Singulièrement, bien que le titre choisi pour la sortie française de 1973 soit Gappa, le descendant de Godzilla, le film de Noguchi Haruyasu est plus proche de King Kong (1933) ou de Gorgo (1961) que de son homologue reptile géant, et ce dès l’introduction de la mythologie du récit. Une équipe de scientifiques accoste sur une île volcanique où une tribu vénérant un dieu ancestral vit à l’écart de toute civilisation. Chargée de capturer des espèces tropicales endémiques pour répondre aux besoins d’un projet de parc de loisir artificiel au large du Japon, l’équipe finit par dérober un mystérieux reptile qu’ils embarquent au pays, déclenchant la colère de ses gigantesques parents. Le message est clair : Gappa se veut critique ouverte de la société du spectacle et de l’ambition humaine démesurée, dans la grande tradition des thèmes récurrents du film de monstre ; de l’entrepreneur cupide à l’écologie en passant par la revanche de la nature sur l’homme incarnée par les créatures. De facto, le métrage ne parvient jamais vraiment à se débarrasser de son impression initiale de « best-of » ou de compilation du genre. Mais le visionnage progresse avec un plaisir exponentiel inattendu tant certains poncifs prennent une tournure extravagamment ridicule, jusqu’au personnage en charge du projet immobilier tellement dénué de morale qu’il propose de rapatrier la tribu autochtone sur son île de loisir pour accompagner le zoo tropical de danses traditionnelles. Difficile également de ne pas y voir un humour grinçant quand la tribu, au départ craintive et menaçante, accueille finalement l’équipe de scientifiques en fanfare quand ils réalisent qu’ils sont Japonais.
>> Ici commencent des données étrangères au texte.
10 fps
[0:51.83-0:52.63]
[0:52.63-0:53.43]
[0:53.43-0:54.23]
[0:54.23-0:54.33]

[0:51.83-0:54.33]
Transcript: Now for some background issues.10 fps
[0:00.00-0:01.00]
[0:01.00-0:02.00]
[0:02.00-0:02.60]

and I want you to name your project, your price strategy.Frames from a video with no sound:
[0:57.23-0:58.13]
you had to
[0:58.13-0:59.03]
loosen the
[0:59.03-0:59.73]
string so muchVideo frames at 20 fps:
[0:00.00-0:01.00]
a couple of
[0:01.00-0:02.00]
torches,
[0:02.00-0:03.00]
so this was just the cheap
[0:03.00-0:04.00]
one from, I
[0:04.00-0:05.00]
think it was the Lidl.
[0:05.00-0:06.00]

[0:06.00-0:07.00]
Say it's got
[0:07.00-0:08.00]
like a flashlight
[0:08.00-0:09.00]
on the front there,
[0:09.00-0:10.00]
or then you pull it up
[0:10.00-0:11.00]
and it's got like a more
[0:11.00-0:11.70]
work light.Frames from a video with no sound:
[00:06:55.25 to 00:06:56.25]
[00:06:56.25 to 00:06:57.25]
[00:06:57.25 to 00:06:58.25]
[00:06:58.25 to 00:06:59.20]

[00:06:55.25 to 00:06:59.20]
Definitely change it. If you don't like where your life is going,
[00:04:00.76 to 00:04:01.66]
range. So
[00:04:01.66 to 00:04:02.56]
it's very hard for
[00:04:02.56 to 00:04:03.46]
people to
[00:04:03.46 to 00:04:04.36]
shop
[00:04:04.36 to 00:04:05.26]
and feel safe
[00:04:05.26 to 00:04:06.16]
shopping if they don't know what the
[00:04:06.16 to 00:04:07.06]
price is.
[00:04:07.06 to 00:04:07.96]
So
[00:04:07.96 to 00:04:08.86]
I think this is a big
En tant que fier représentant du tokusatsu, l’action et les effets spéciaux sont ce que l’on attend le plus de Gappa comme de tout autre film de kaiju. Bien que ceux-ci furent délégués à Watanabe Akira, ancien employé de la Toho ayant œuvré sur les plus gros succès du studio, le budget alloué ne semble parfois pas à la hauteur des ambitions visuelles voulues. Le film propose néanmoins un terrain de destruction aux gappas tout à fait honnête pour mettre leur fureur à exécution, et certaines bonnes idées finissent de convaincre que les équipes ont fait de leur mieux. En particulier, la scène où les Gappas se réfugient dans le lac Yamanaka au pied du Mont Fuji et où la stratégie militaire consiste à plonger des haut-parleurs diffusant des fréquences qu’ils ne supportent pas pour les déloger et leur envoyer une salve de missiles balistiques. Gappa reste sur cette impression : un film jamais subtil, encore moins original, mais parfois léger, agréable et attachant, avec une morale qui ne cache pas sa révolte : foutez la paix à la nature. Une chance qu’un film aussi mineur pour le genre du kaiju eiga puisse aujourd’hui être réhabilité convenablement par Extralucid en un coffret augmenté et enrichi de nombreux contenus exclusifs.

Bonus

Gappa Kaiju Family (38mn) : Fabien Mauro, auteur de Kaiju, Envahisseurs & Apocalypse : L’Âge d’or de la science-fiction japonaise aux éditions Aardvark, revient sur les origines culturelles et atomiques du film de monstre, avant de se pencher sur le cas de Gappa et de tout ce qui l’entoure. Un bonus extrêmement riche en informations, tout aussi intéressant, et par ailleurs très bien illustré et très bien monté.

Masanori par Machida (39mn) : interview japonaise sous-titrée avec l’acteur, seiyu et très sympathique Masanori Machida, qui interprète dans Gappa le jeune Saki, l’un de ses premiers rôles.

Scènes des monstres étendues (17mn) : un fait particulièrement rare et bienvenu que de retrouver des scènes coupées du montage final. Bien que celles-ci ne soit pas restaurées, il est important de les conserver pour la postérité.

Les coulisses du tournage (5mn) : comme tout bon tokusatsu qui se respecte, un making-of pour contempler le travail d’orfèvre des équipes de tournage, les décors, miniatures, costumes et effets spéciaux, où l’on se rend compte qu’il s’agit d’une petite production montée avec les moyens du bord.

Richard Guerry.

Gappa de Noguchi Haruyasu. 1967. Japon. Disponible en coffret Blu-Ray chez Extralucid Films en août 2024.